You can check the status of the visibility policy by checking the Cilium endpoint of that pod, for example:

  1. $ kubectl get cep -n kube-system
  2. NAME ENDPOINT ID IDENTITY ID INGRESS ENFORCEMENT EGRESS ENFORCEMENT VISIBILITY POLICY ENDPOINT STATE IPV4 IPV6
  3. coredns-7d7f5b7685-wvzwb 1959 104 false false ready 10.16.75.193 f00d::a10:0:0:2c77
  4. $
  5. $ kubectl annotate pod -n kube-system coredns-7d7f5b7685-wvzwb io.cilium.proxy-visibility="<Egress/53/UDP/DNS>,<Egress/80/TCP/HTTP>" --overwrite
  6. pod/coredns-7d7f5b7685-wvzwb annotated
  7. $
  8. $ kubectl get cep -n kube-system
  9. NAME ENDPOINT ID IDENTITY ID INGRESS ENFORCEMENT EGRESS ENFORCEMENT VISIBILITY POLICY ENDPOINT STATE IPV4 IPV6
  10. coredns-7d7f5b7685-wvzwb 1959 104 false false OK ready 10.16.75.193 f00d::a10:0:0:2c7

Troubleshooting

If L7 visibility is not appearing in cilium monitor or Hubble components, it is worth double-checking that:

  • No enforcement policy is applied in the direction specified in the annotation
  • The “Visibility Policy” column in the CiliumEndpoint shows OK. If it is blank, then no annotation is configured; if it shows an error then there is a problem with the visibility annotation.

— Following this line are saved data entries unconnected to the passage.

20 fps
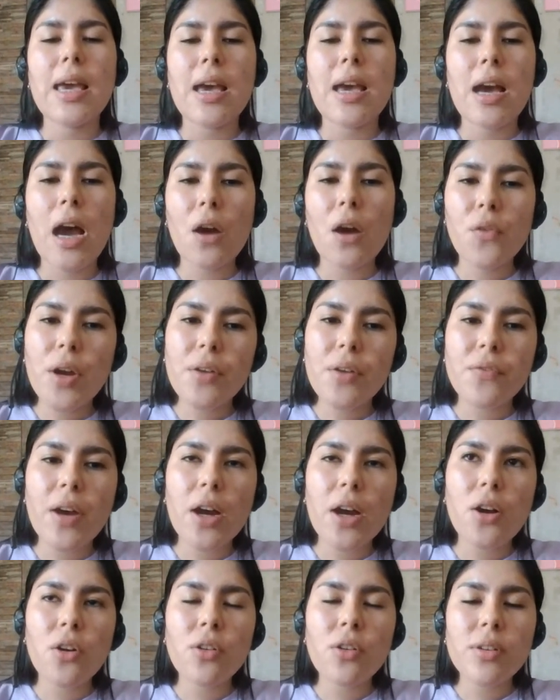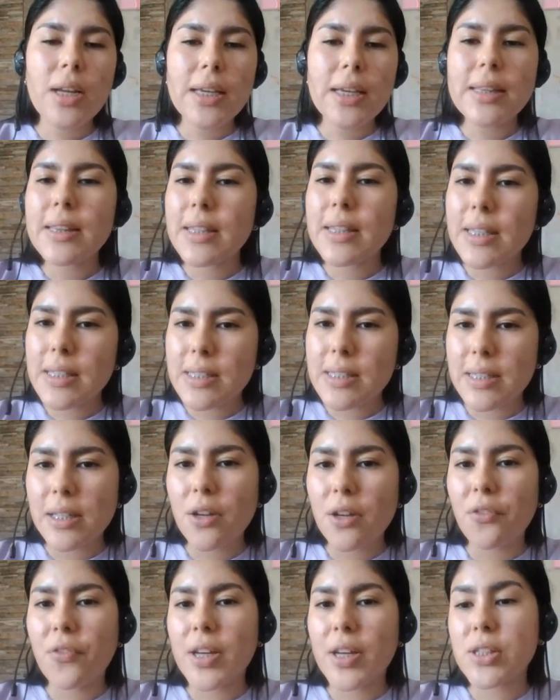However, online teaching
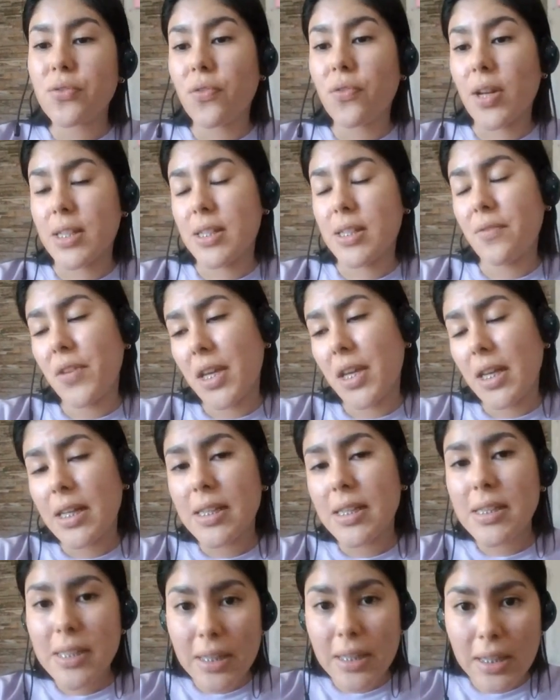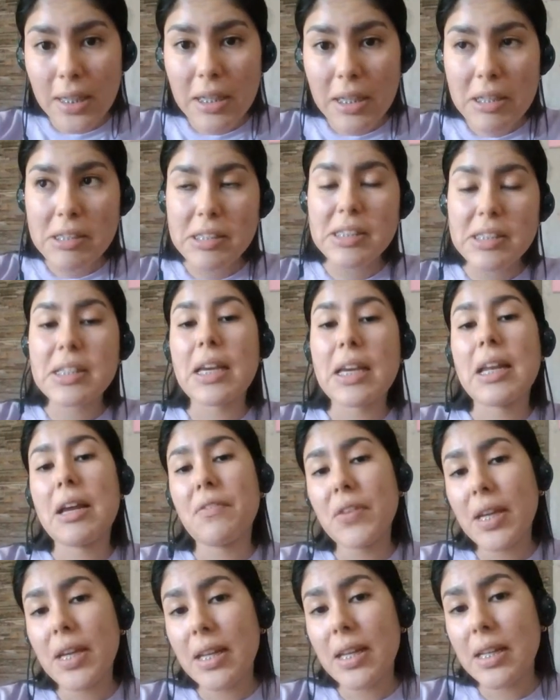offers flexibility,
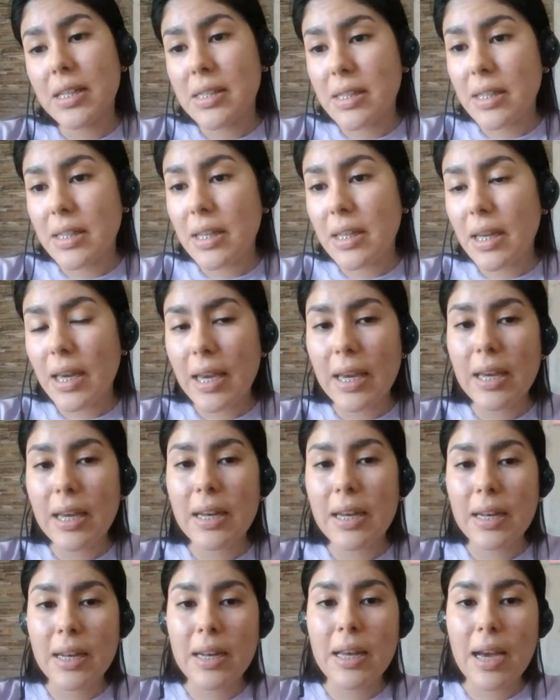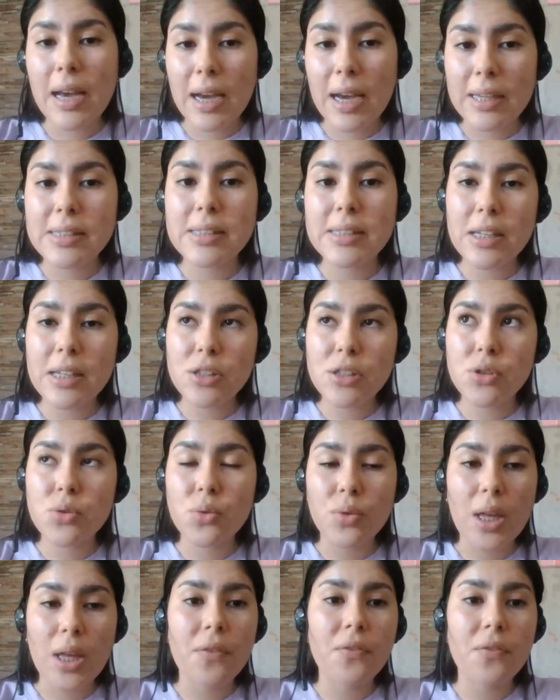scalability, and access
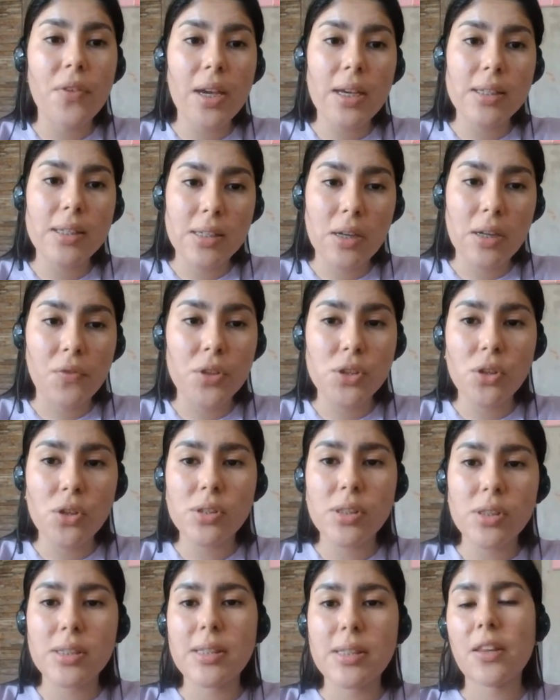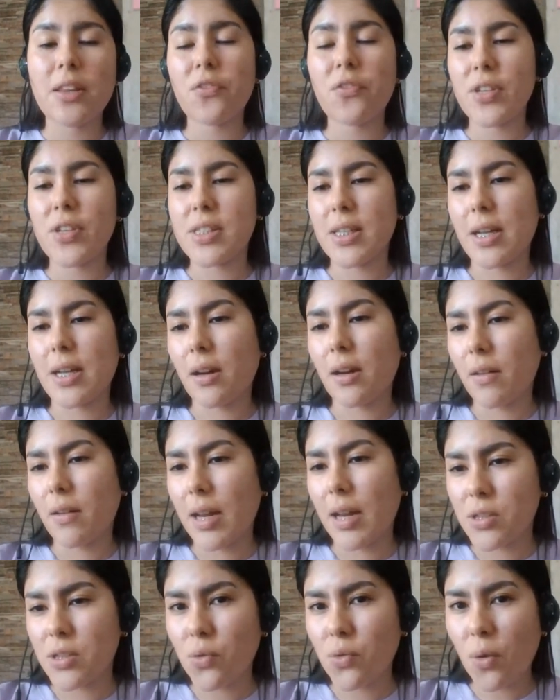to diverse resources that physical
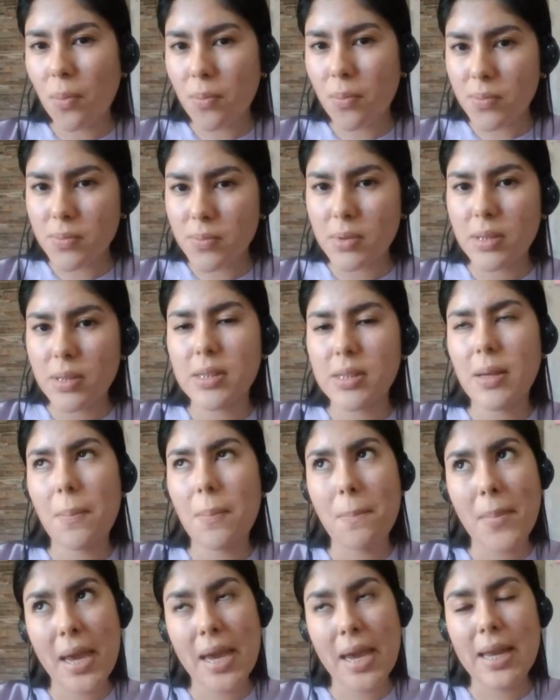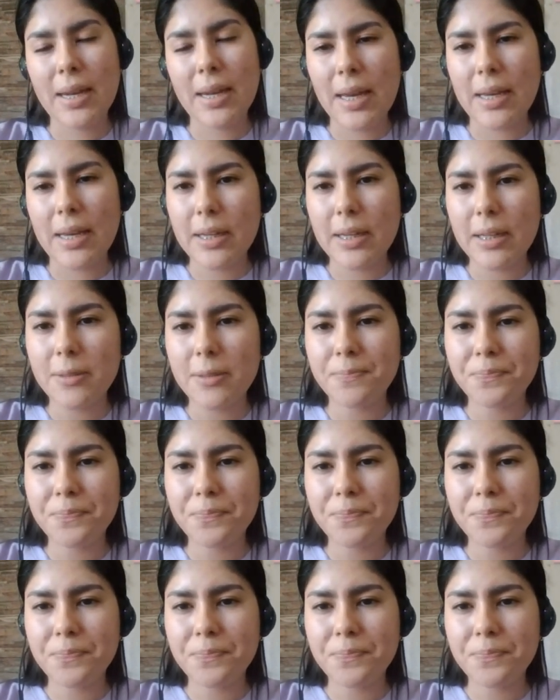classrooms may lack.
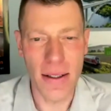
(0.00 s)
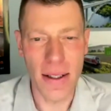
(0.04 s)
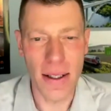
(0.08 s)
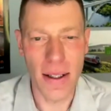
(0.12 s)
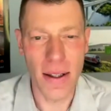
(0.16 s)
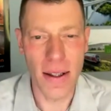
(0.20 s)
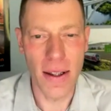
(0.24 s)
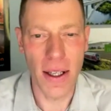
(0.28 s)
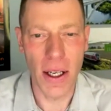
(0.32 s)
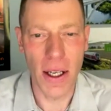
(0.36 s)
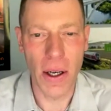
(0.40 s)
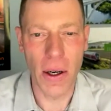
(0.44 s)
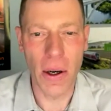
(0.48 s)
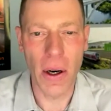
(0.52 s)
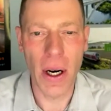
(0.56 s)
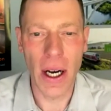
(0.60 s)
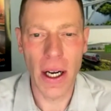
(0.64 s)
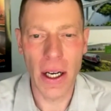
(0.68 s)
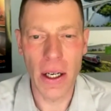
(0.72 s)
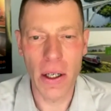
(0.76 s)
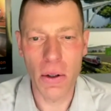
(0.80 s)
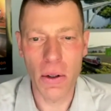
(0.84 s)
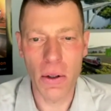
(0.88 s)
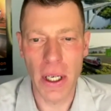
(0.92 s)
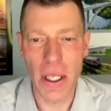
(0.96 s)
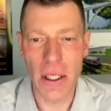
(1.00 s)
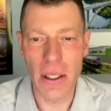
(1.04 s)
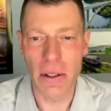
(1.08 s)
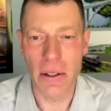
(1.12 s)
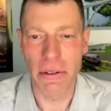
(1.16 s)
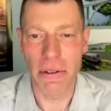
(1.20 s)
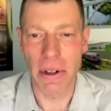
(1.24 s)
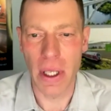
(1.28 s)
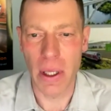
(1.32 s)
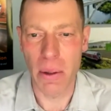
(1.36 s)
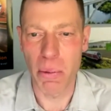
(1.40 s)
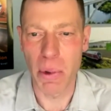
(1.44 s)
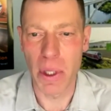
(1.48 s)
did the Ohio Rail
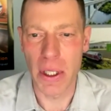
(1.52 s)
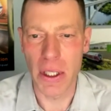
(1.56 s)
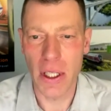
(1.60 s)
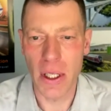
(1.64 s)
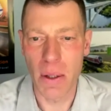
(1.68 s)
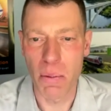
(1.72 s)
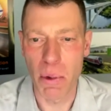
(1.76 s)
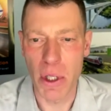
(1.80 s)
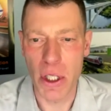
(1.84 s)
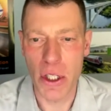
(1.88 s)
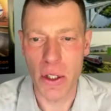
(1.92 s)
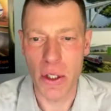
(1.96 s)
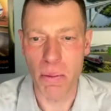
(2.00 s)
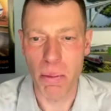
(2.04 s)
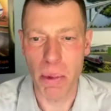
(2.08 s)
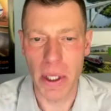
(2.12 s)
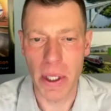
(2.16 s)
Development Commission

The following example deliberately misconfigures the annotation to demonstrate that the CiliumEndpoint for the pod presents an error when the visibility annotation cannot be implemented:

  1. $ kubectl annotate pod -n kube-system coredns-7d7f5b7685-wvzwb io.cilium.proxy-visibility="<Ingress/53/UDP/DNS>,<Egress/80/TCP/HTTP>"
  2. pod/coredns-7d7f5b7685-wvzwb annotated
  3. $
  4. $ kubectl get cep -n kube-system
  5. NAME ENDPOINT ID IDENTITY ID INGRESS ENFORCEMENT EGRESS ENFORCEMENT VISIBILITY POLICY ENDPOINT STATE IPV4 IPV6
  6. coredns-7d7f5b7685-wvzwb 1959 104 false false dns not allowed with direction Ingress ready 10.16.75.193 f00d::a10:0:0:2c77

Limitations

  • Visibility annotations do not apply if rules are imported which select the pod which is annotated.
  • Proxylib parsers are not supported, including Kafka. To gain visibility on these protocols, you must create a network policy that allows all of the traffic at L7, either by following Layer 7 Examples (Kafka) or the Envoy proxylib extensions guide. This limitation is tracked by GH-14072.